● **Exercise**
What is needed is a word-for-word copy of all the entries, minus the pictures.

Record set Start Marker

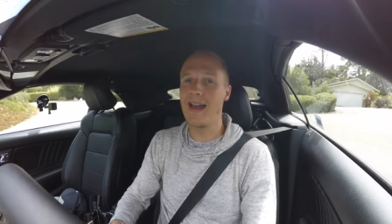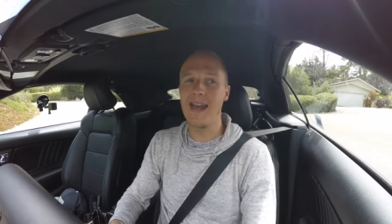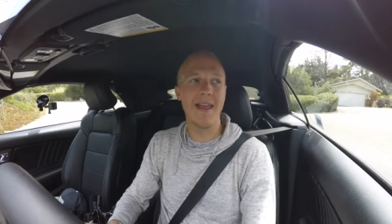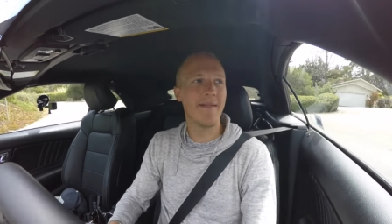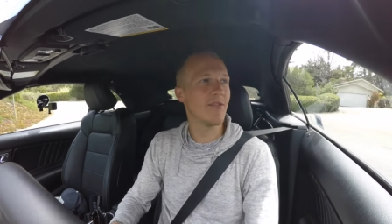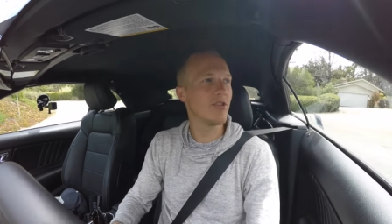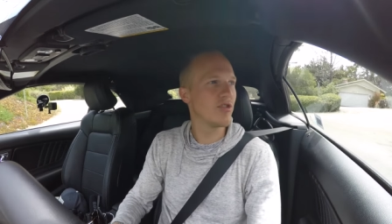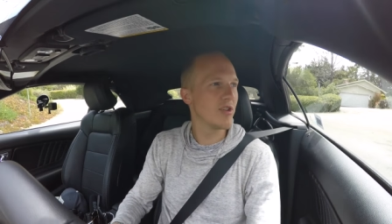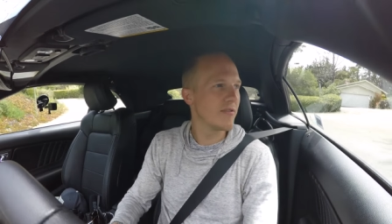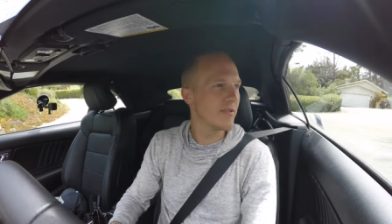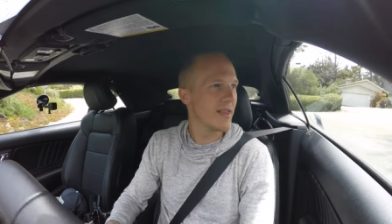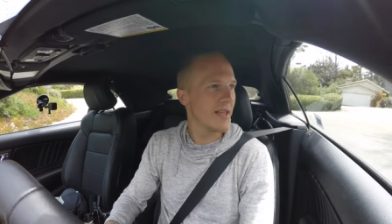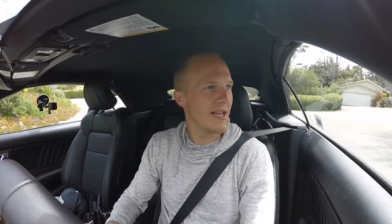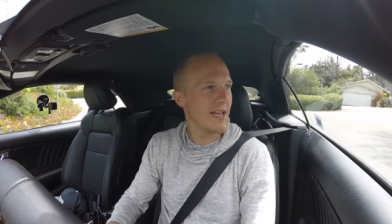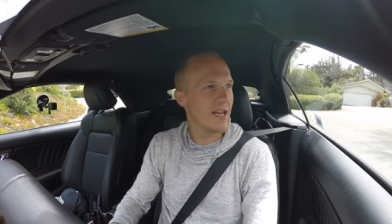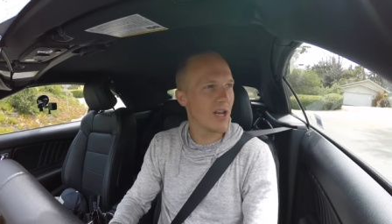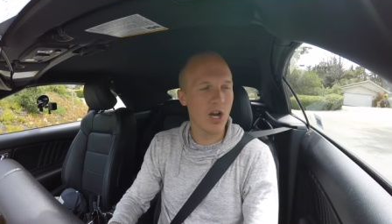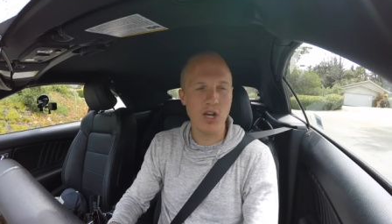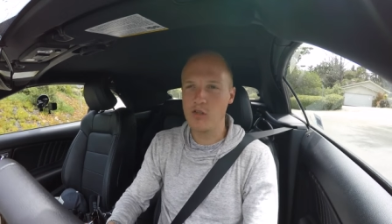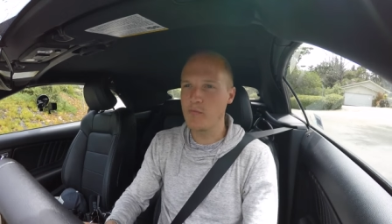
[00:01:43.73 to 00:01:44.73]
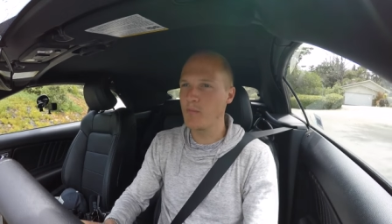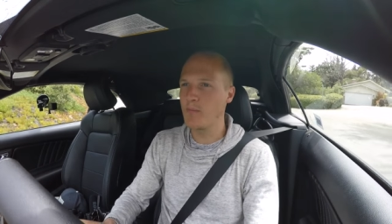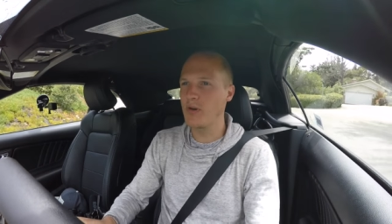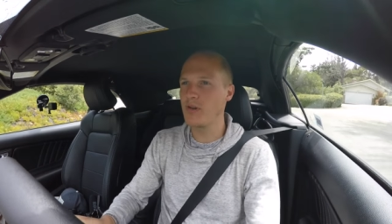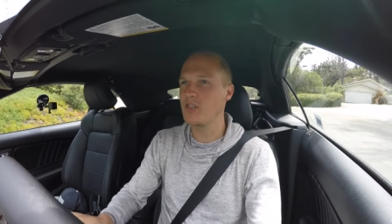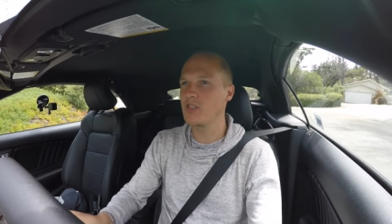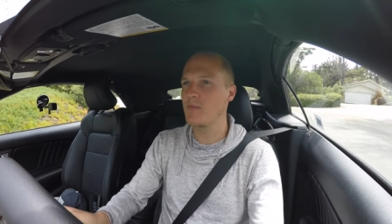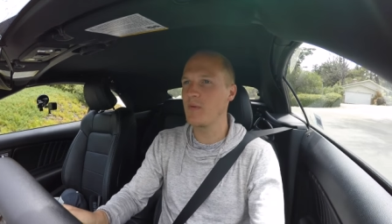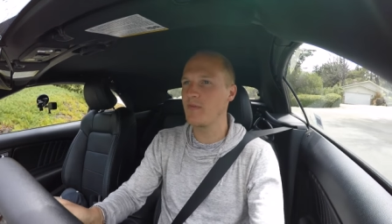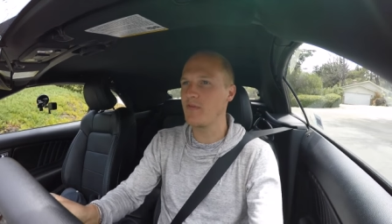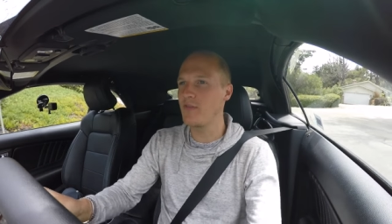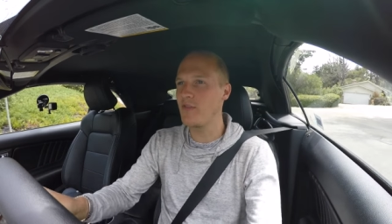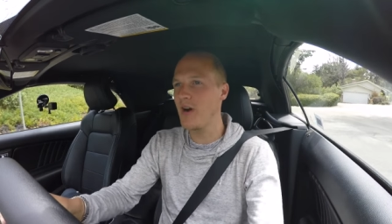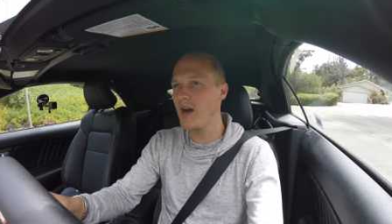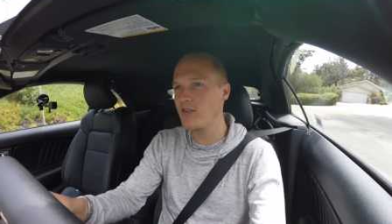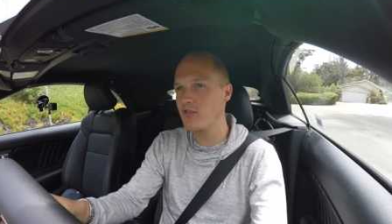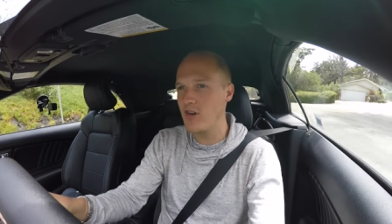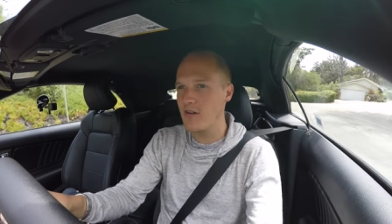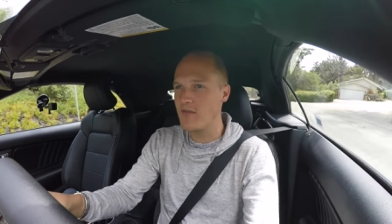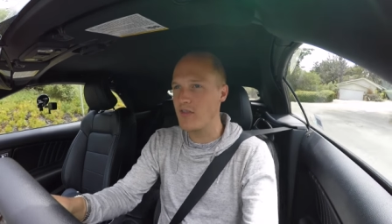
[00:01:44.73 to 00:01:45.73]
I'd never driven the EcoBoost
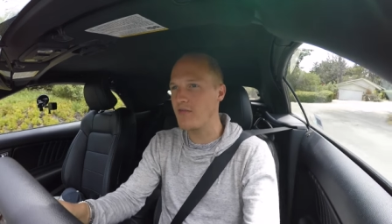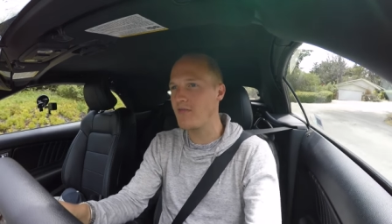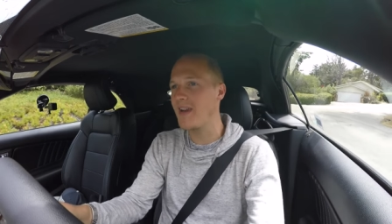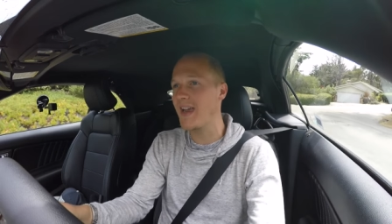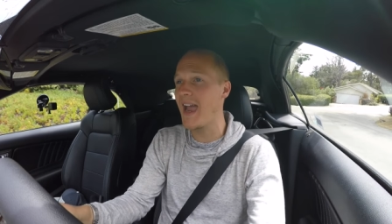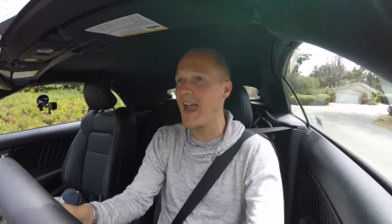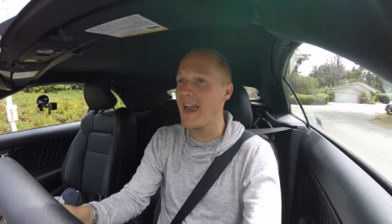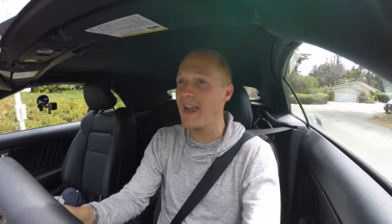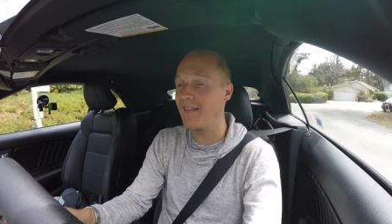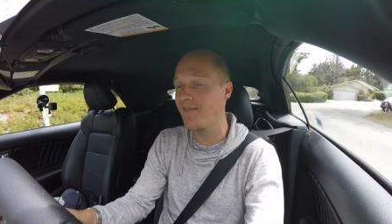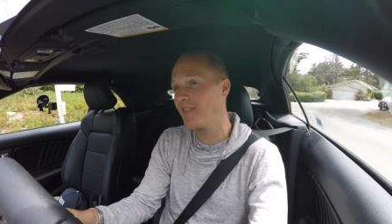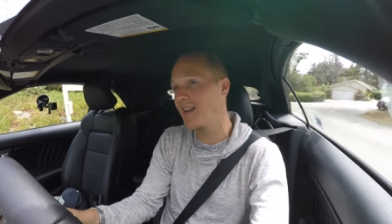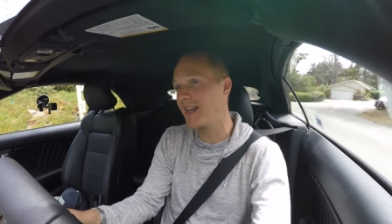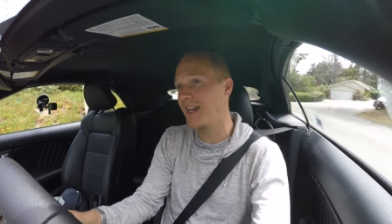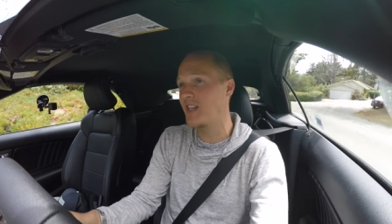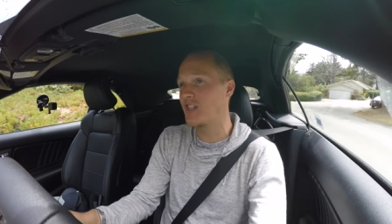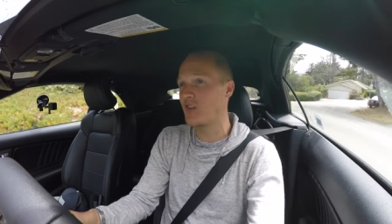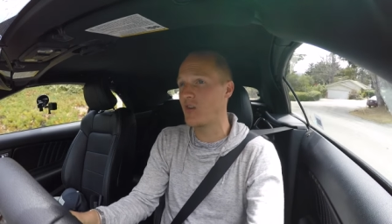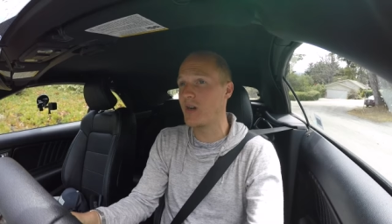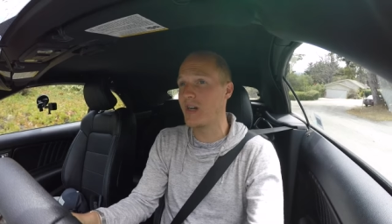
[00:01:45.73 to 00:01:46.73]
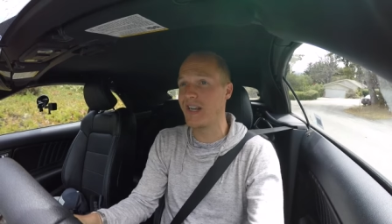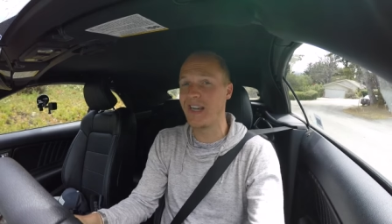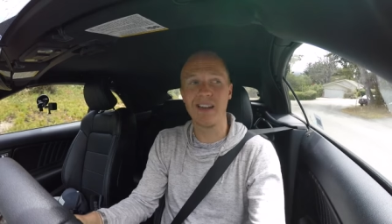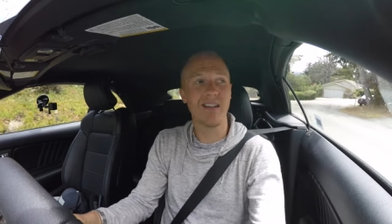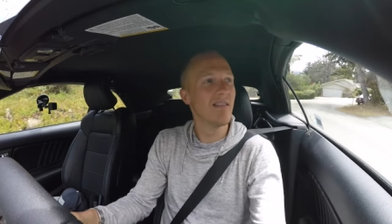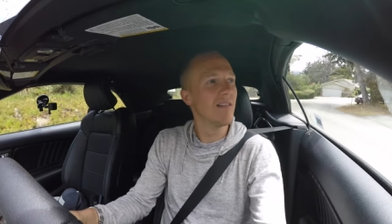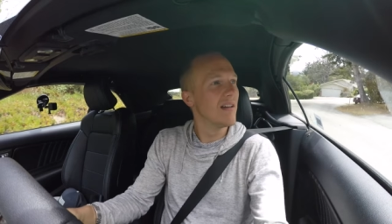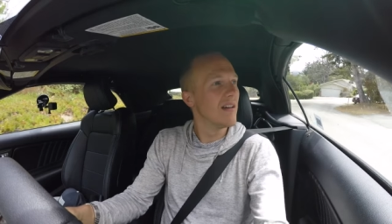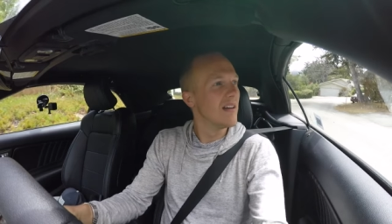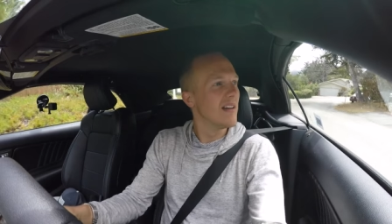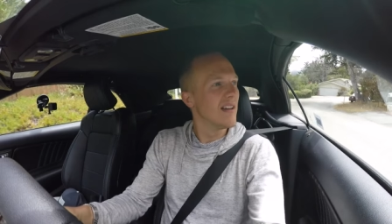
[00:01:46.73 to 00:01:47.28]
before. I drove the V8, really enjoyed it.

Record set End Marker

● **Answer to this problem**
[00:01:43.73 to 00:01:44.73]
[00:01:44.73 to 00:01:45.73]
I'd never driven the EcoBoost
[00:01:45.73 to 00:01:46.73]
[00:01:46.73 to 00:01:47.28]
before. I drove the V8, really enjoyed it.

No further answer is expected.